(WHAT IS REQUIRED):
Retype all the entries word for word, but omit the pictures.

(Stored items)
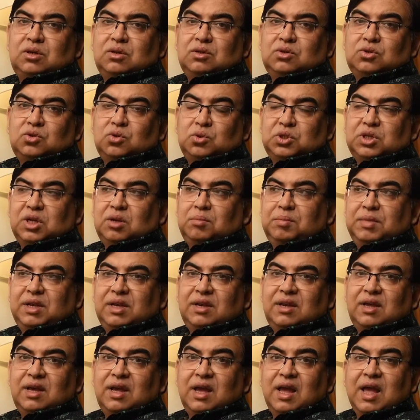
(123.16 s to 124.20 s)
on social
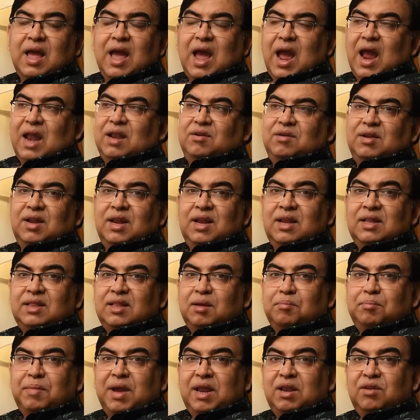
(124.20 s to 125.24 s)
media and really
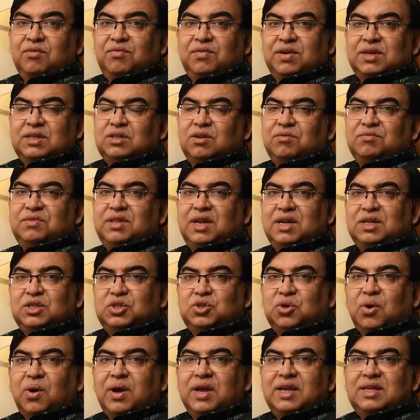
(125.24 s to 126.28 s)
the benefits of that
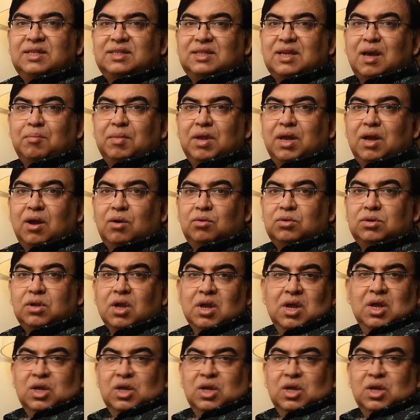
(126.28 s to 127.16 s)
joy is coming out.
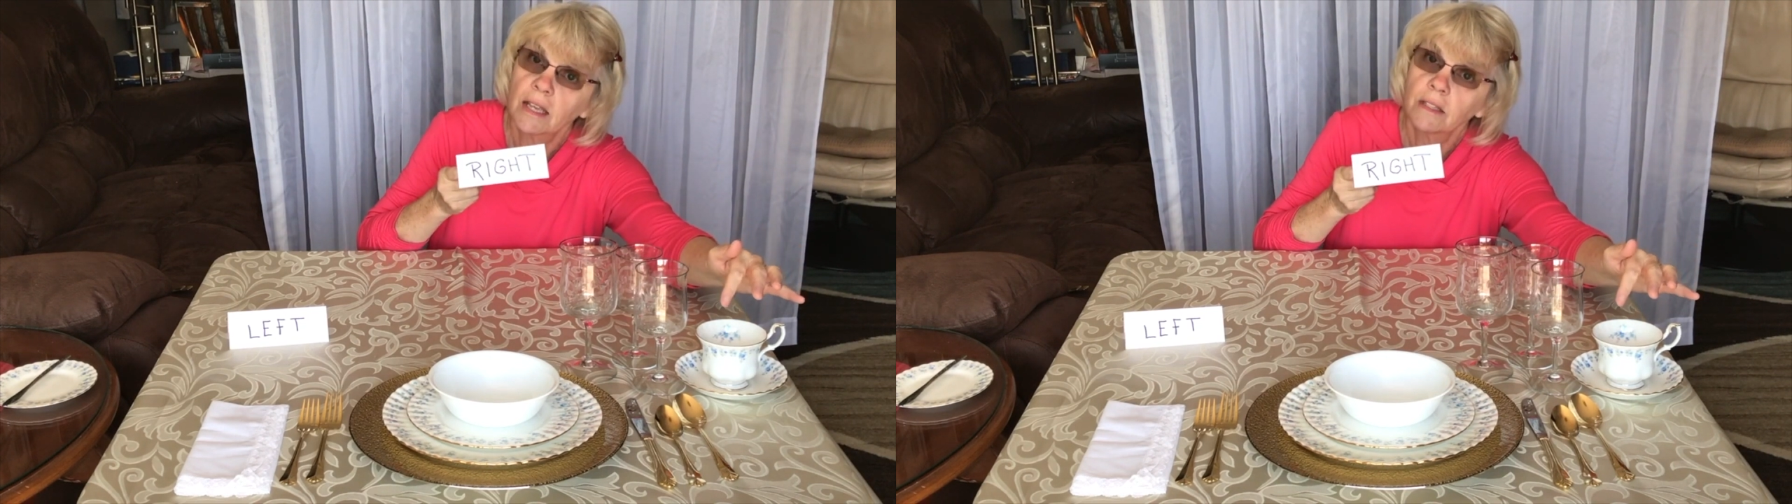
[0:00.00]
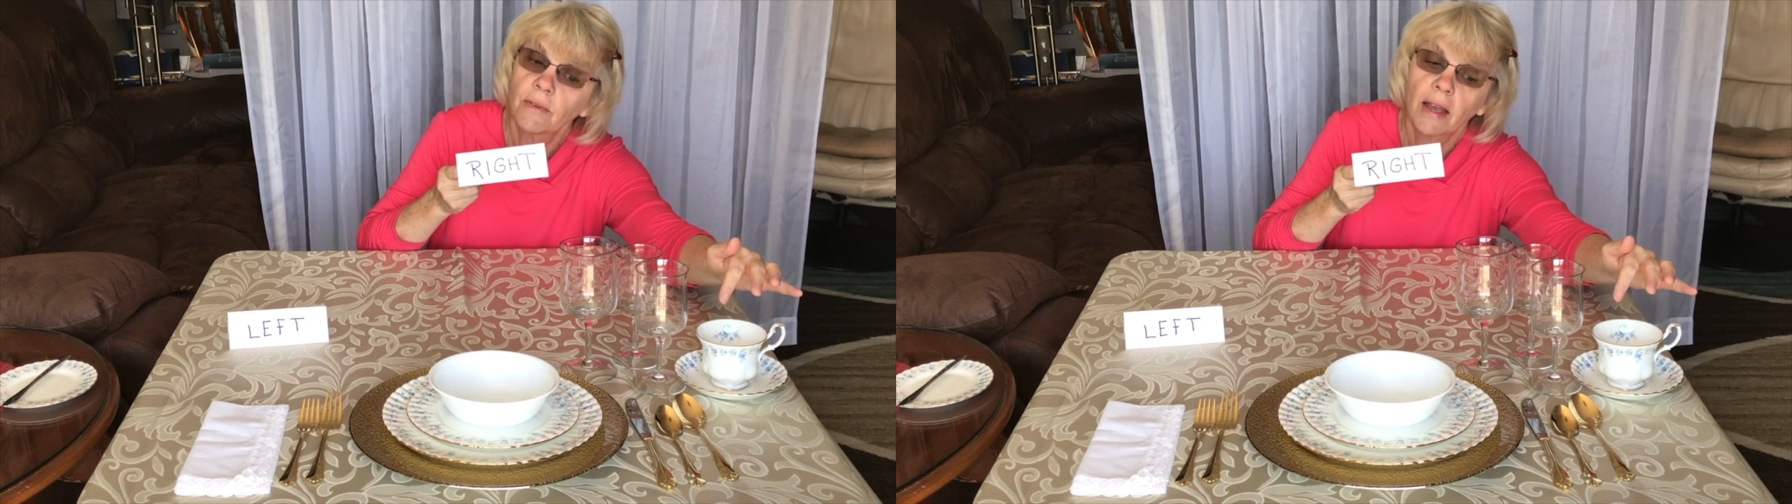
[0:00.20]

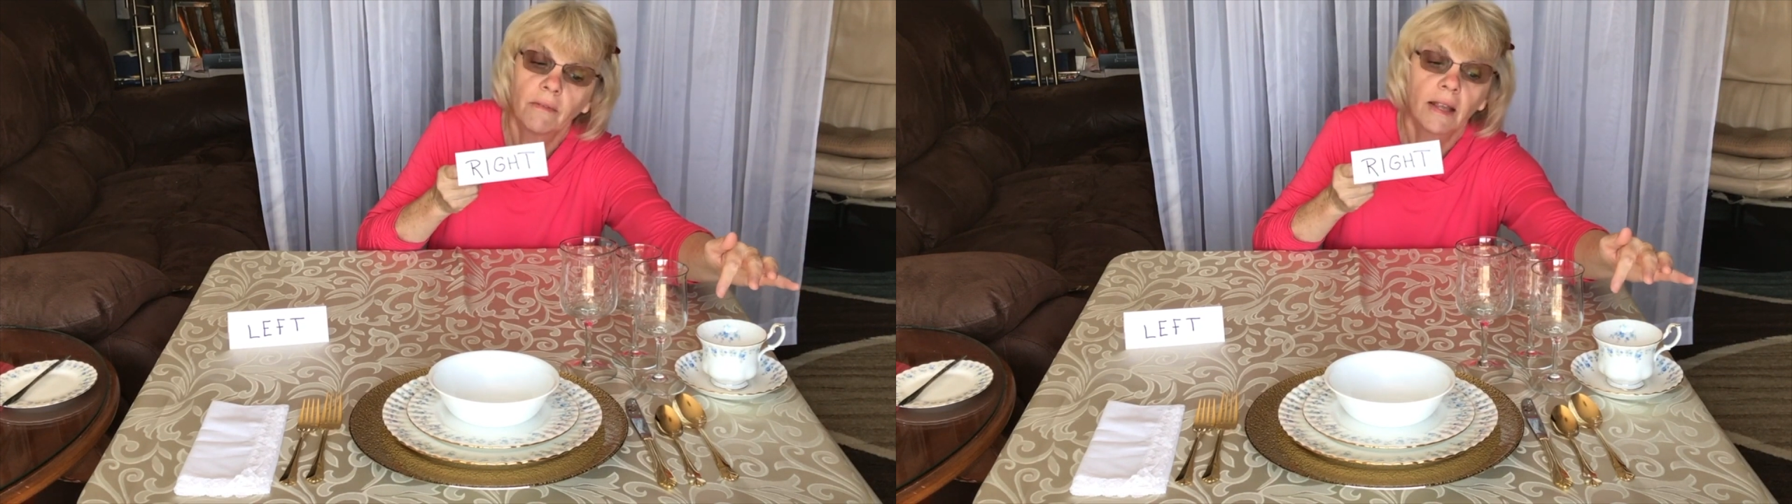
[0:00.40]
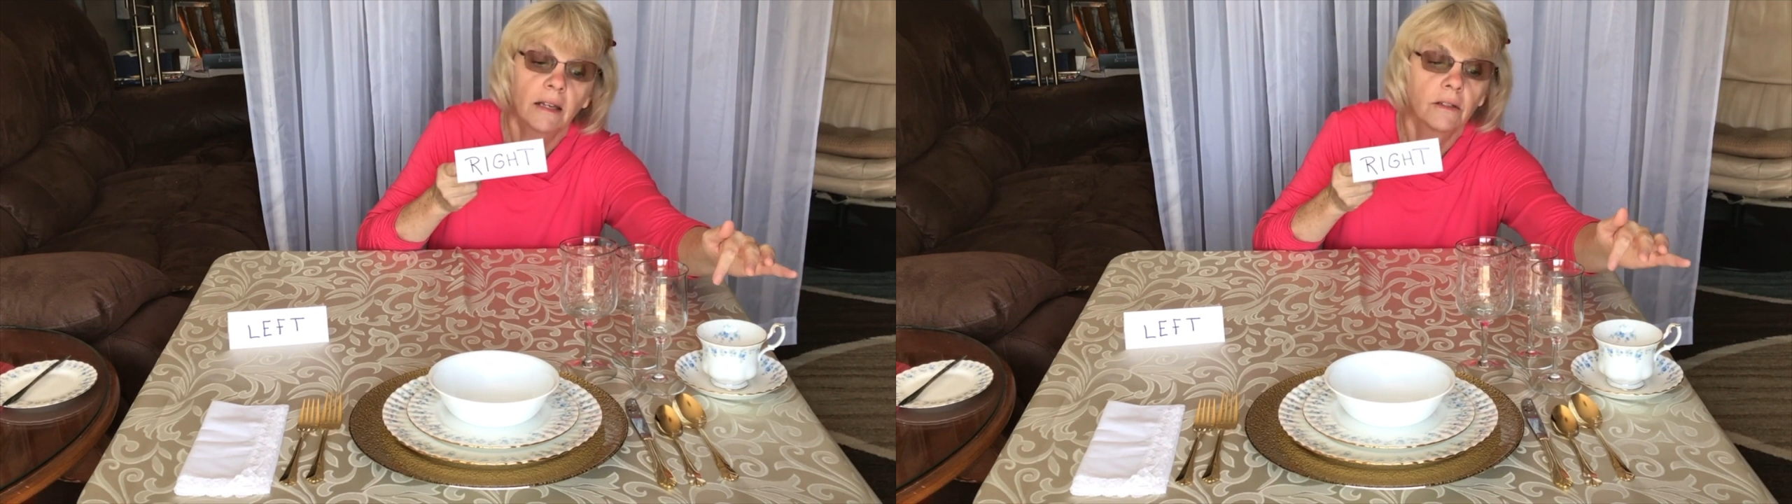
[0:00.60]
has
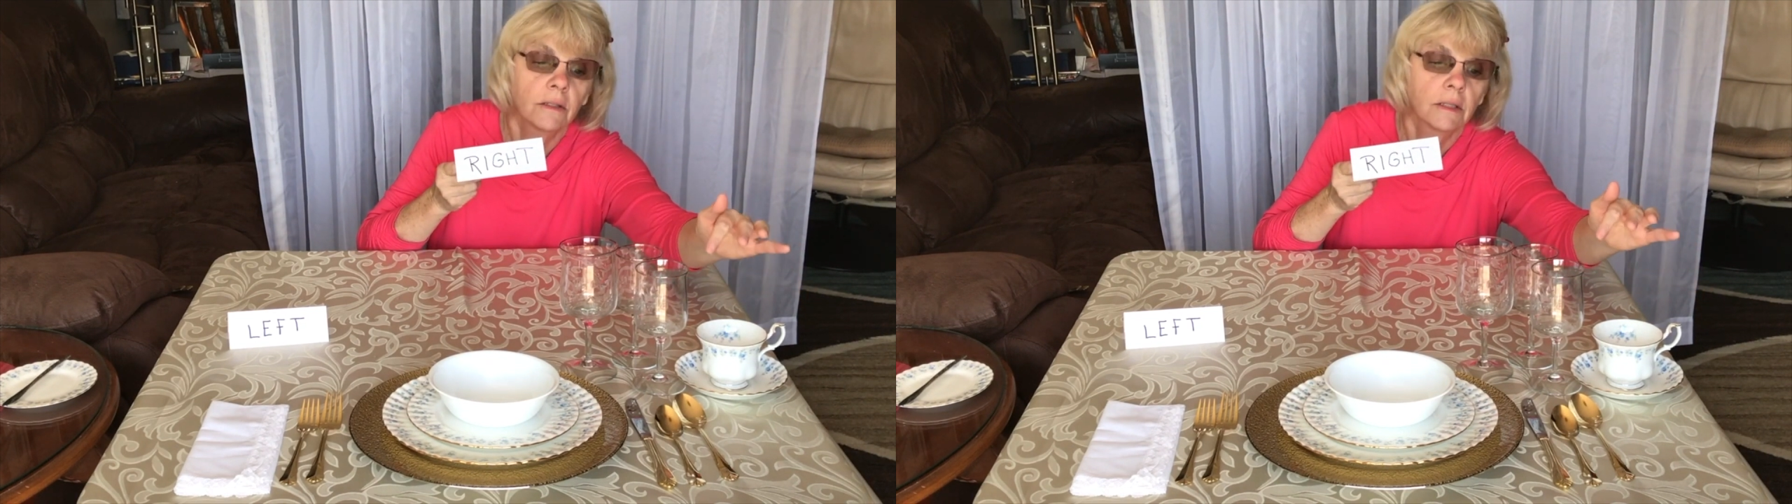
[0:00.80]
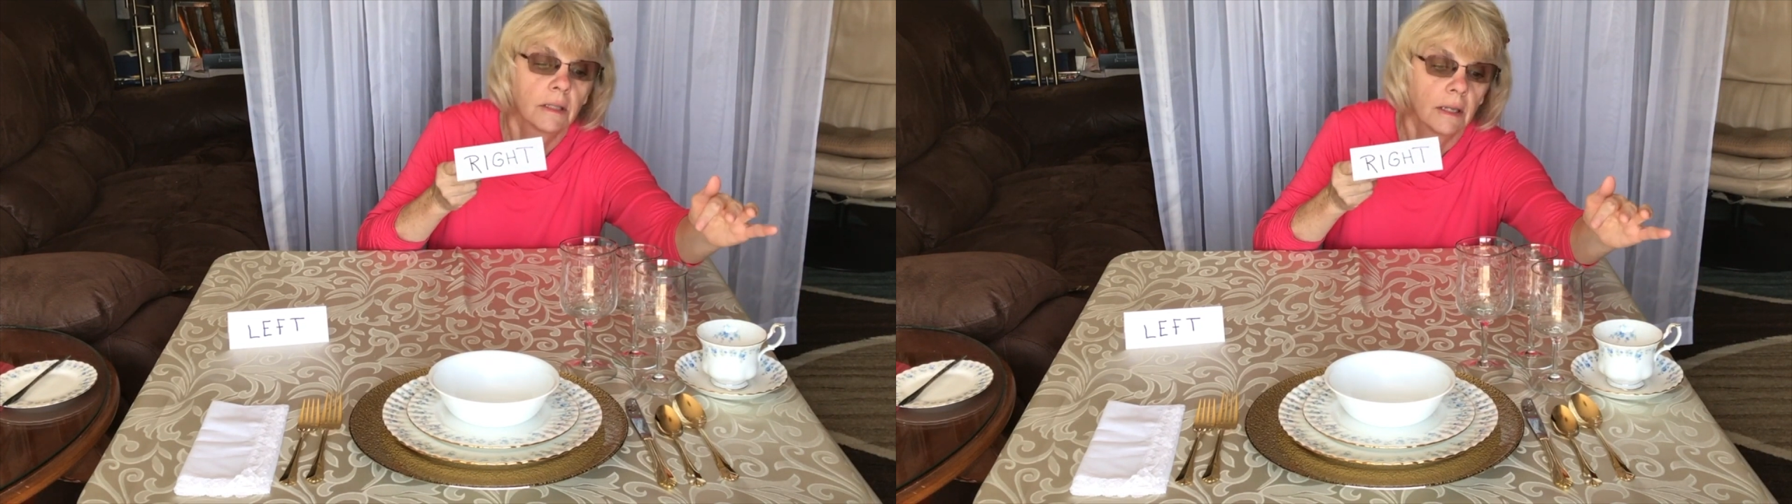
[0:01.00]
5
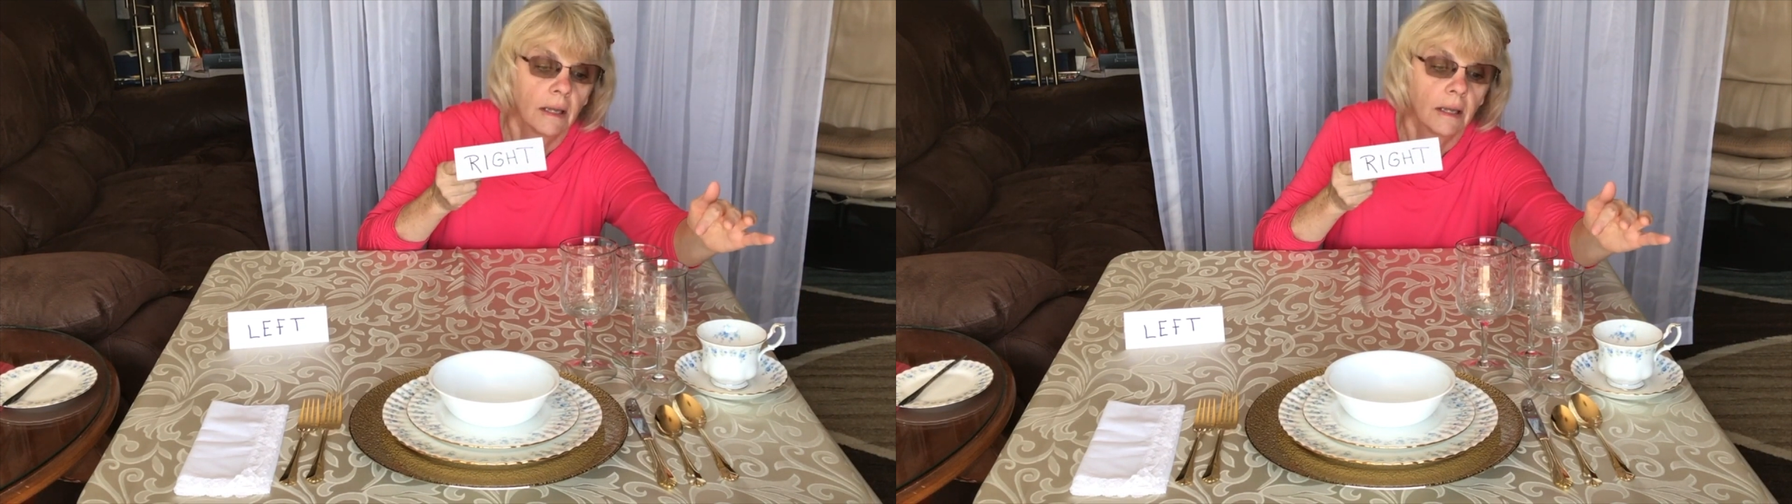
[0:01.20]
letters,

(RESPONSE FOR THIS EXERCISE):
(123.16 s to 124.20 s)
on social
(124.20 s to 125.24 s)
media and really
(125.24 s to 126.28 s)
the benefits of that
(126.28 s to 127.16 s)
joy is coming out.
[0:00.00]
[0:00.20]

[0:00.40]
[0:00.60]
has
[0:00.80]
[0:01.00]
5
[0:01.20]
letters,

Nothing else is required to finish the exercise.